First, Alter regurgitates Bloomberg's mantra on seniority:

Amid grim news about budget cuts, the year brought new awareness that relying on seniority alone in determining teacher layoffs is mindless. It’s like saying that if the Chicago Bulls wanted to cut costs, they should start by releasing Derrick Rose, the NBA’s MVP, because he has only been in the league for three years.

This is stupid on the face of it. If the Bulls wanted to cut costs, they wouldn't do it by eliminating their players. They want the best team possible, because they know that produces results. Good teams are always a mixture of great veterans and promising rookies. What Bloomberg wants to do is eliminate a good percentage of the players. The correct analogy would be if the Bulls cut 8% of their players to save money and expected the same results as teams playing at full strength.

Alter attacks Ravitch's critique of the Bruce Randolph School in Denver. Its middle school, Ravitch noted, was in the 5th percentile in math and the first percentile in reading and writing. Its ACT scores were well below the state average. Yet Alter claims we should laud this school because it boasts a 97% graduation rate. Apparently, in Alter's world, success is measured by the number of diplomas issued, not by whether those diplomas were earned.

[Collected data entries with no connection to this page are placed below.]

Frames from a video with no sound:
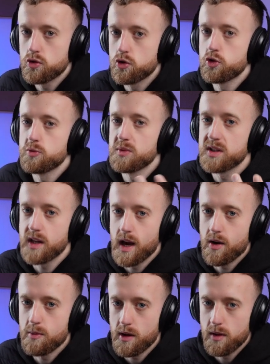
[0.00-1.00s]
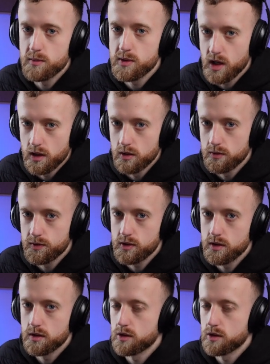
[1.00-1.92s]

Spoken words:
Customers care about themselves.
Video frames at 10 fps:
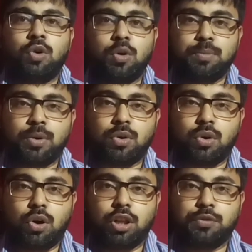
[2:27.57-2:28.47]
hope
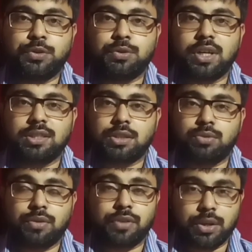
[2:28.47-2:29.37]
all of you guys are
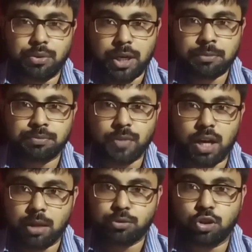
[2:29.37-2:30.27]
doing very well
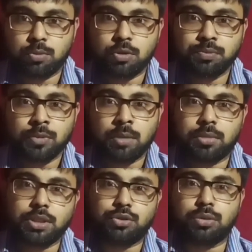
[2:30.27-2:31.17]
i am shomo
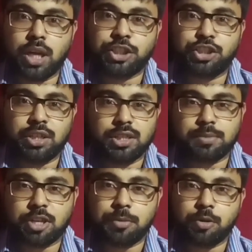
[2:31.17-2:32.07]
please do like share and
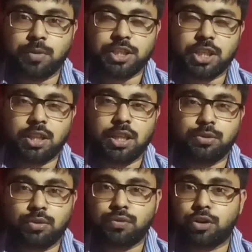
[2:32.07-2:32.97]
subscribe to my channel and
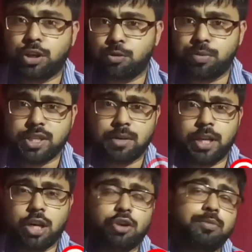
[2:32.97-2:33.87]
don't forget to press the
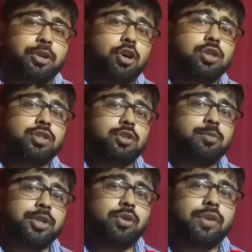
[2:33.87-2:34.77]
bell icon because you will
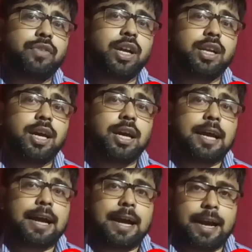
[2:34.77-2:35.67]
be notified
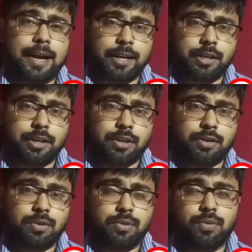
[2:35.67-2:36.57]
and
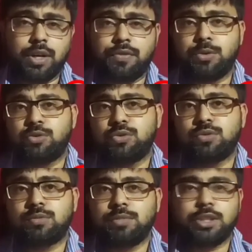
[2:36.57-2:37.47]
whatever you do
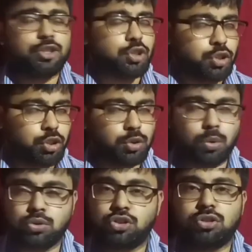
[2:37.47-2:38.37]
please
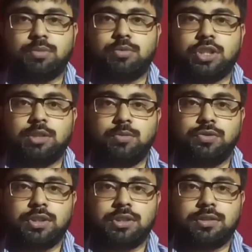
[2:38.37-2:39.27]
don't stop watching
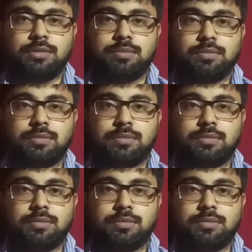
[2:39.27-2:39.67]
this.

Following this logic, we can solve all the education problems in America simply by issuing diplomas to every child, much as the Scarecrow's IQ increased when the Wizard gave him his sheepskin. Pay no attention to the illiterate students behind the curtain.

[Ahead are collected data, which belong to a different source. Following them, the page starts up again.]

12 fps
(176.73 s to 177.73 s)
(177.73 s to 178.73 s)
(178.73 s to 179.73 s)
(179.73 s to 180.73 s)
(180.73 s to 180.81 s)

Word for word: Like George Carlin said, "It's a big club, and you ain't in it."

Alter also claims that "No education reformer has ever challenged the idea that conditions in the home and in the larger society are hugely important." Is he kidding? Just about every education reformer has said that in some form or another. They constantly claim that a great teacher is the most important factor in a child's education, while all the evidence shows that performance is directly linked to a child's circumstances.

Alter claims that Ravitch creates a strawman when she ...'charge(s) that political leaders are trying to prove that “poverty doesn’t matter.”' Actually, I've heard a number of politicians, including Alter's new employer, make that claim. The "no excuses" mantra is the embodiment of that idea. Alter then goes on the create a pretty impressive strawman of his own:

It’s a gross distortion to claim that reformers think charter schools -- a tiny fraction of all public schools -- are the only solution for all the ills of the education system.

I have never heard Ms. Ravitch make that claim. She knows, as we all do, that charters are just one chunk of the wrecking ball aimed at public education. Education deformers have lots of solutions to public eduation: demonizing teachers, busting unions, destroying seniority, closing schools, firing teachers, creating fake grassroots organizations, and controlling the media itself, much as Bloomberg is trying to do by hiring Alter.

Finally, Alter accuses Ravitch of using "selective data to punch holes in the work of good schools and turn reformers into cartoonish right-wingers." In fact, Ravitch was one of the few who acknowledged what teachers already knew was true: That the test scores in states like NY were cooked by a combination of easier, more repetitive tests and lowering of the cut scores. That data is undeniable, as the state itself admitted that the scores were false and re-calibrated them. When they did, it became immediately clear that critics of the reform movement, like Diane Ravitch, were actually correct. The scores in schools that had been held up as models of education reform, such as Geoffrey Canada's HSA, plummeted.

I don't know how much Bloomberg paid to get Alter on his team, but I'd say whatever it was, he got screwed.

4 comments:

ASTRAKA said...

Does Alter have an alterior motive?

California Teacher said...

Alter is a shill... recall his articles in Newsweek last fall, coinciding with all the PR around Waiting for Supermax.

As for reformers as "cartoonish right-wingers"... if the shoe fits!

Schoolgal said...

According to the NYTimes, Bloomberg is paying these guys $500,000.

zulma said...

AT,

You always know how to "alter" the course of those who are disseminating lies, lies, and more lies. Those who have severe "alter" egos will "alter" the truth. Great piece of writing!

No further "alter"ation is needed here.